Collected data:
◇ ◇ ◇

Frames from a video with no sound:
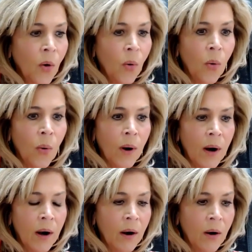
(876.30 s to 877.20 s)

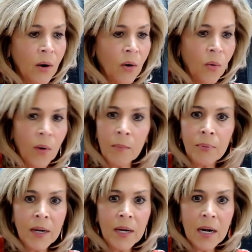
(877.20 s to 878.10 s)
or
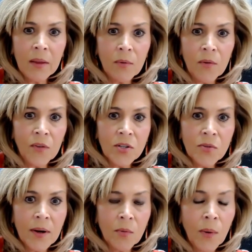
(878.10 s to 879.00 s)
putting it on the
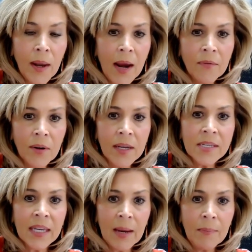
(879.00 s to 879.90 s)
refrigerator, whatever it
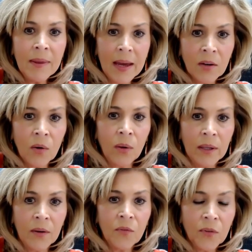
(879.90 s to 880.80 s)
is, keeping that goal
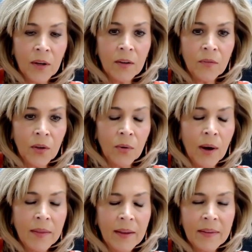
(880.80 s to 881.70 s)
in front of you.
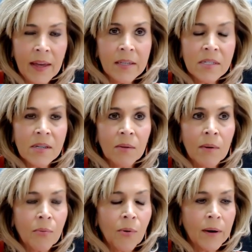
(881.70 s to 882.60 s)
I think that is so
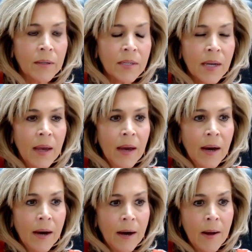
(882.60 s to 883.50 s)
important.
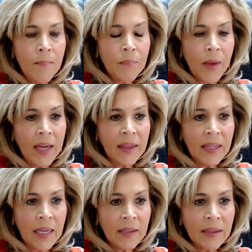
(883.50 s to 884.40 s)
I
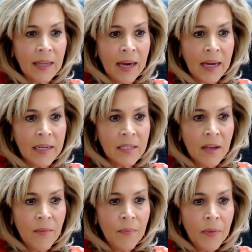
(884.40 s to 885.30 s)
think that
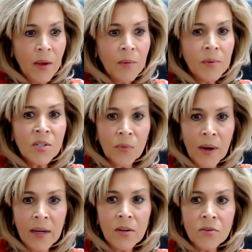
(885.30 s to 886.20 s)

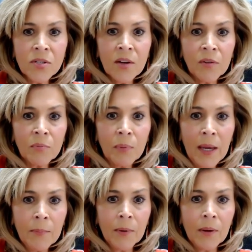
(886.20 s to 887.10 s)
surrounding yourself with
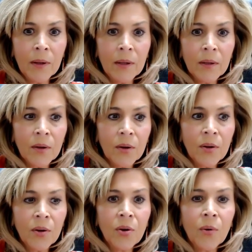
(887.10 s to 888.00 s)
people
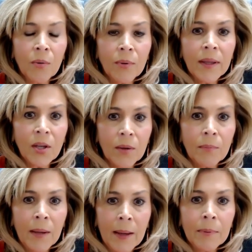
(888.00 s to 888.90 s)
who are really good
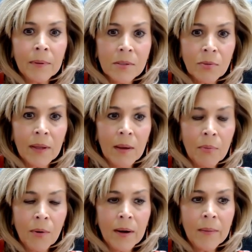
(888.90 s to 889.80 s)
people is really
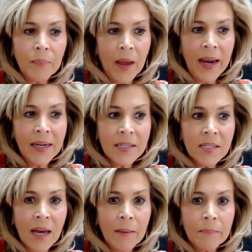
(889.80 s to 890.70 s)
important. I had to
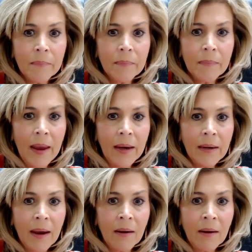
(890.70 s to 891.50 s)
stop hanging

◇ ◇ ◇

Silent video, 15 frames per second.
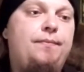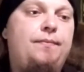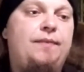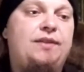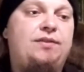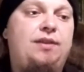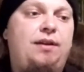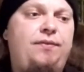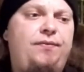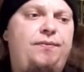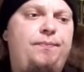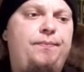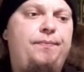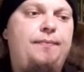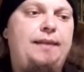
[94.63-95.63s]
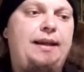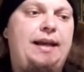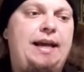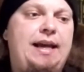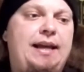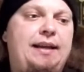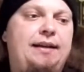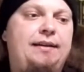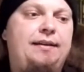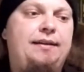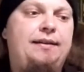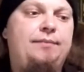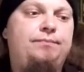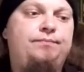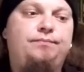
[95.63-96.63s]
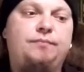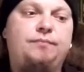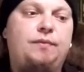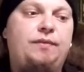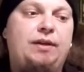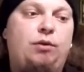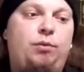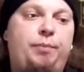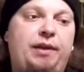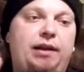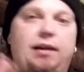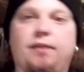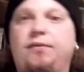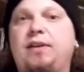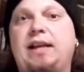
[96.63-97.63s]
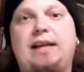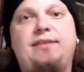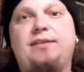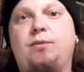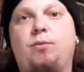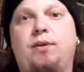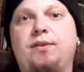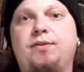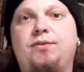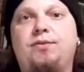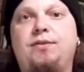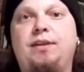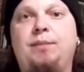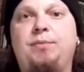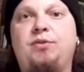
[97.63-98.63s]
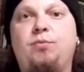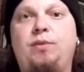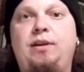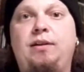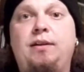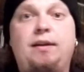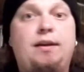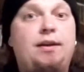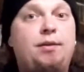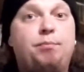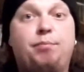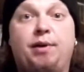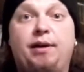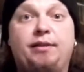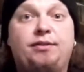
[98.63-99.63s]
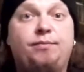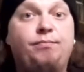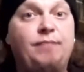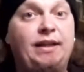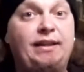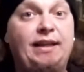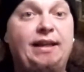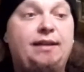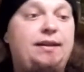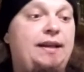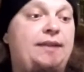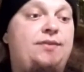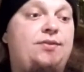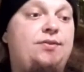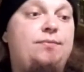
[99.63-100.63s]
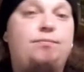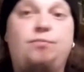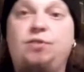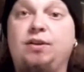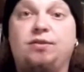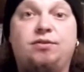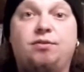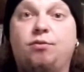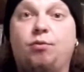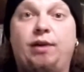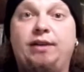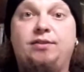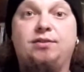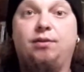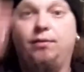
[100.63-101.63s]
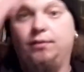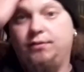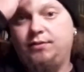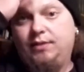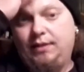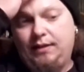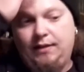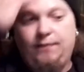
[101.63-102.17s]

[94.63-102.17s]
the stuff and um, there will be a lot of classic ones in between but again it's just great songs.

◇ ◇ ◇

WHAT IS EXPECTED: Write out each line of the data that holds the string "video".

OUTPUT FOR THIS EXERCISE:
Frames from a video with no sound:
Silent video, 15 frames per second.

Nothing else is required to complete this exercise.